Work to be completed
Nothing but the text belongs in the answer: the listing below, copied exactly, without pictures.

Records provided
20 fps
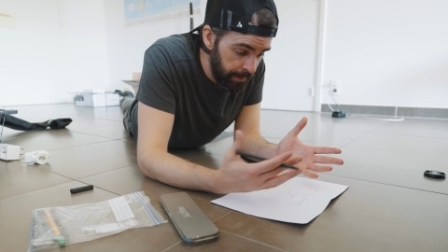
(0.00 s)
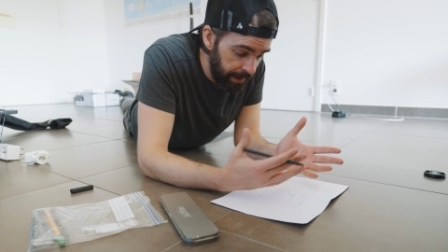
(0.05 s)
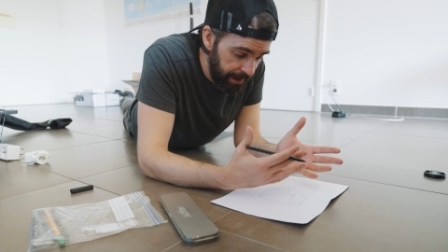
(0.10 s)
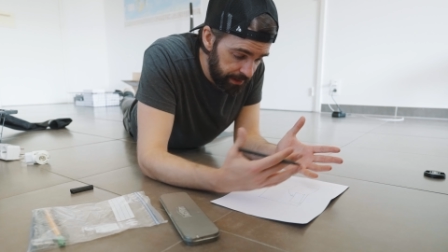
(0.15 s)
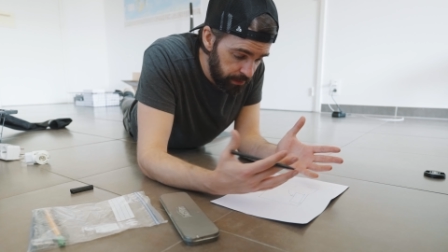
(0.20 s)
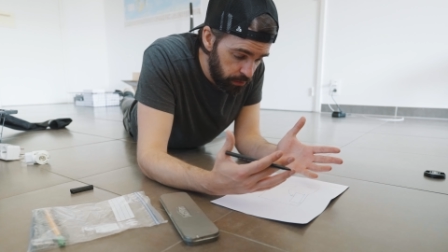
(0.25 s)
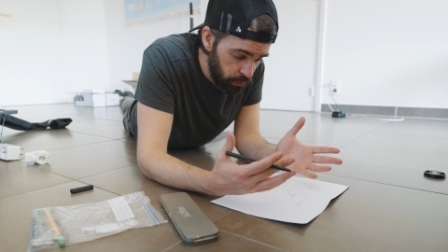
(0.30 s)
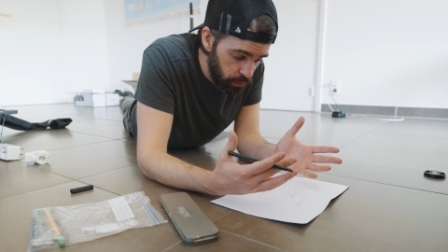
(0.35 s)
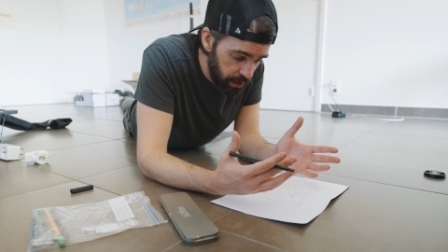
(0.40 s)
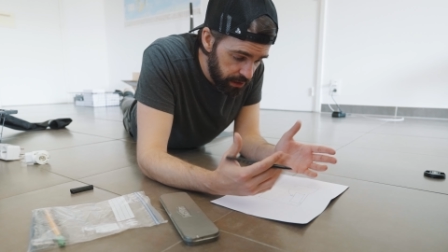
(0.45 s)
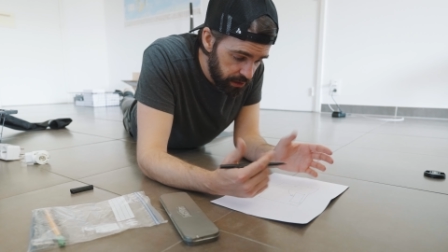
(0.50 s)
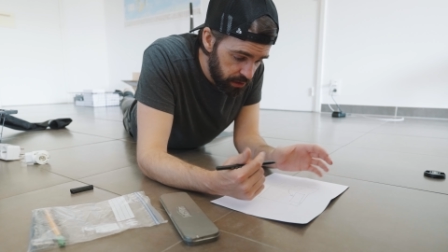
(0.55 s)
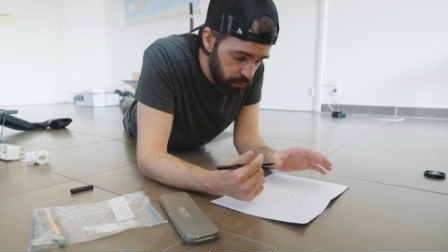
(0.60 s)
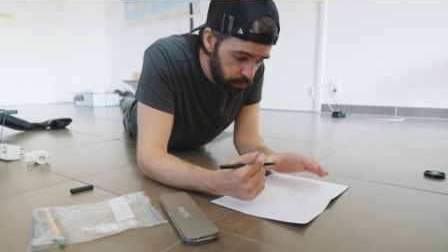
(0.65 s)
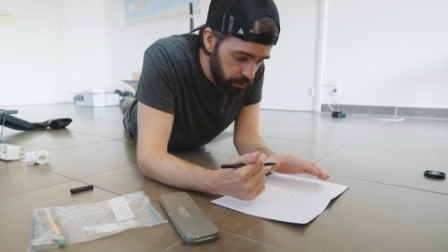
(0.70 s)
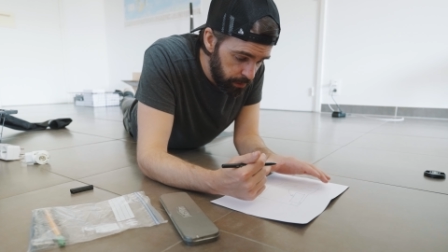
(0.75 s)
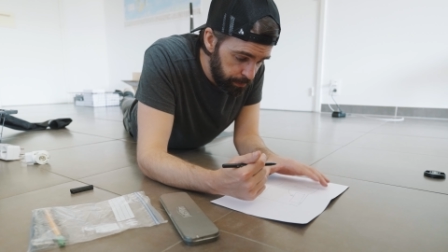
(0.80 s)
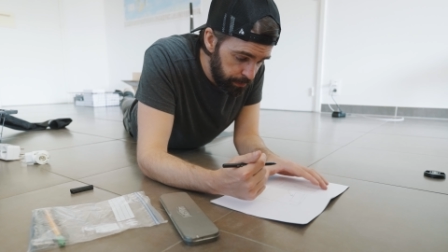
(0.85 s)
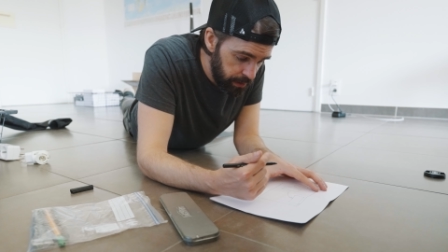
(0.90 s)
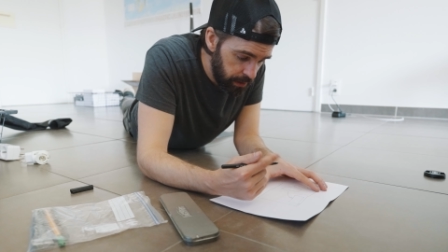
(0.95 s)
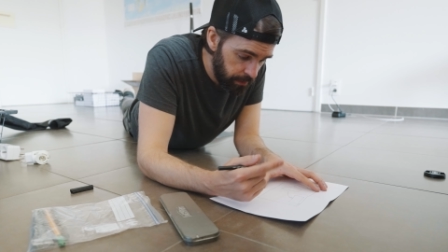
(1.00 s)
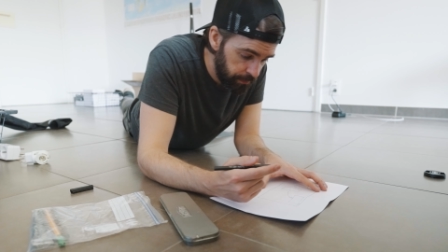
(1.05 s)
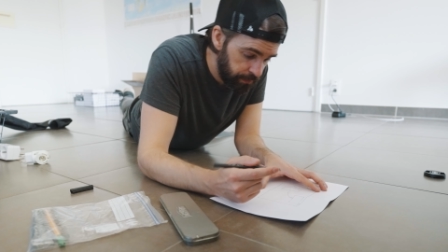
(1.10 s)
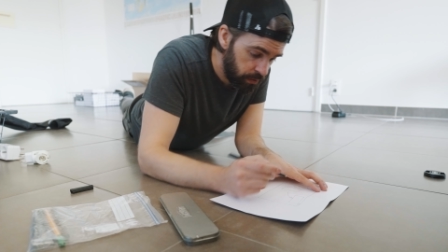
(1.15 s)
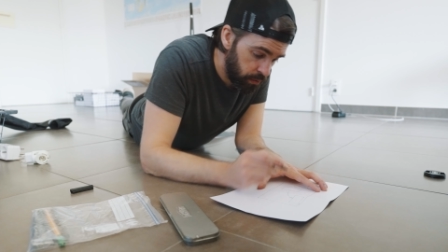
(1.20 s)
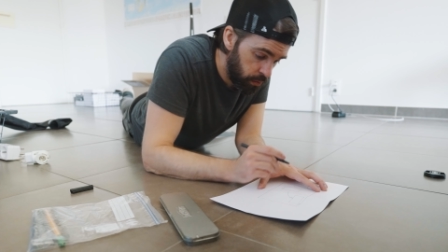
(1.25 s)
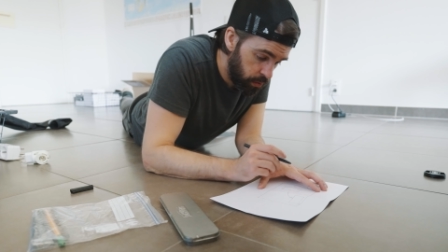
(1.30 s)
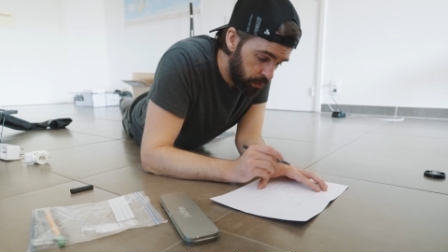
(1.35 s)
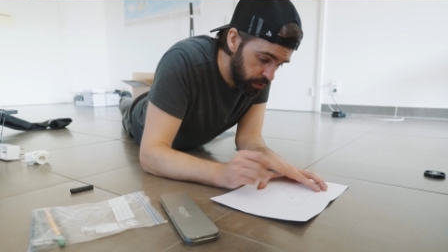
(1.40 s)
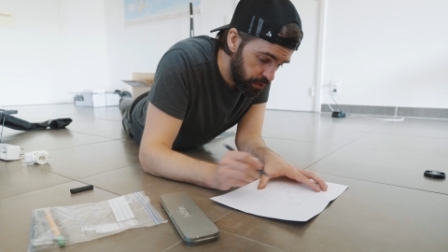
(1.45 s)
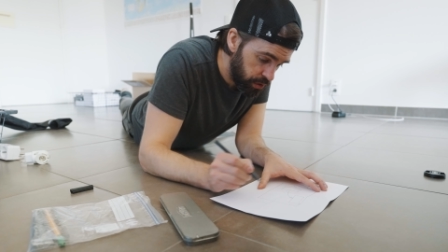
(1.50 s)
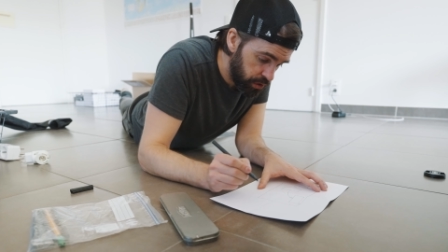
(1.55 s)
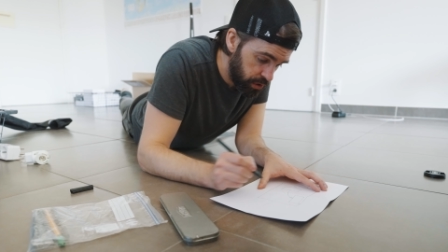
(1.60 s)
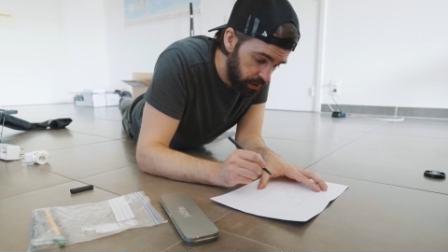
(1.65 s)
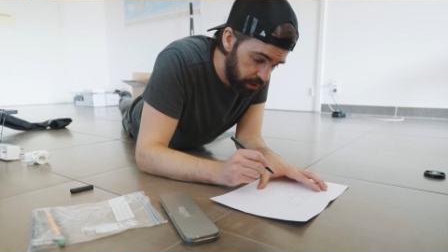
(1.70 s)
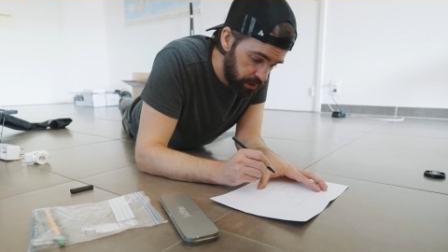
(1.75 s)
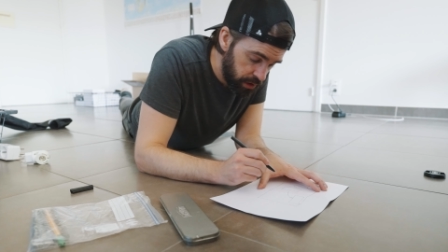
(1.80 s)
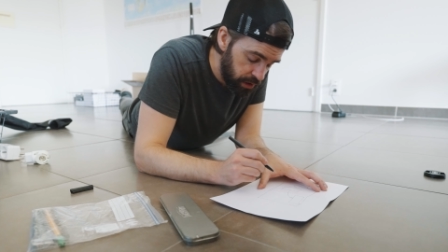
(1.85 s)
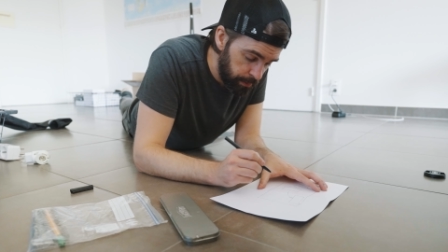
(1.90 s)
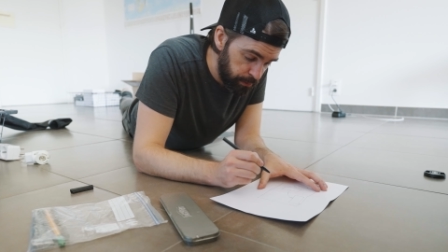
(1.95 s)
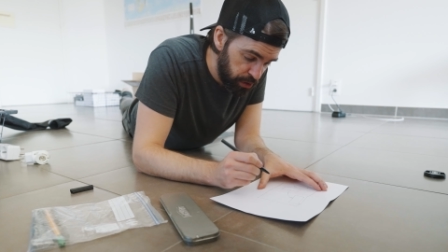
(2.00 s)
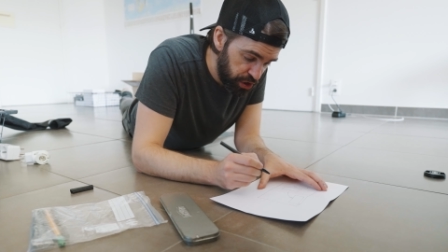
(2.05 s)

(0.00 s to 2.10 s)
And the rest will be, of course, some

Solution to this task
20 fps
(0.00 s)
(0.05 s)
(0.10 s)
(0.15 s)
(0.20 s)
(0.25 s)
(0.30 s)
(0.35 s)
(0.40 s)
(0.45 s)
(0.50 s)
(0.55 s)
(0.60 s)
(0.65 s)
(0.70 s)
(0.75 s)
(0.80 s)
(0.85 s)
(0.90 s)
(0.95 s)
(1.00 s)
(1.05 s)
(1.10 s)
(1.15 s)
(1.20 s)
(1.25 s)
(1.30 s)
(1.35 s)
(1.40 s)
(1.45 s)
(1.50 s)
(1.55 s)
(1.60 s)
(1.65 s)
(1.70 s)
(1.75 s)
(1.80 s)
(1.85 s)
(1.90 s)
(1.95 s)
(2.00 s)
(2.05 s)

(0.00 s to 2.10 s)
And the rest will be, of course, some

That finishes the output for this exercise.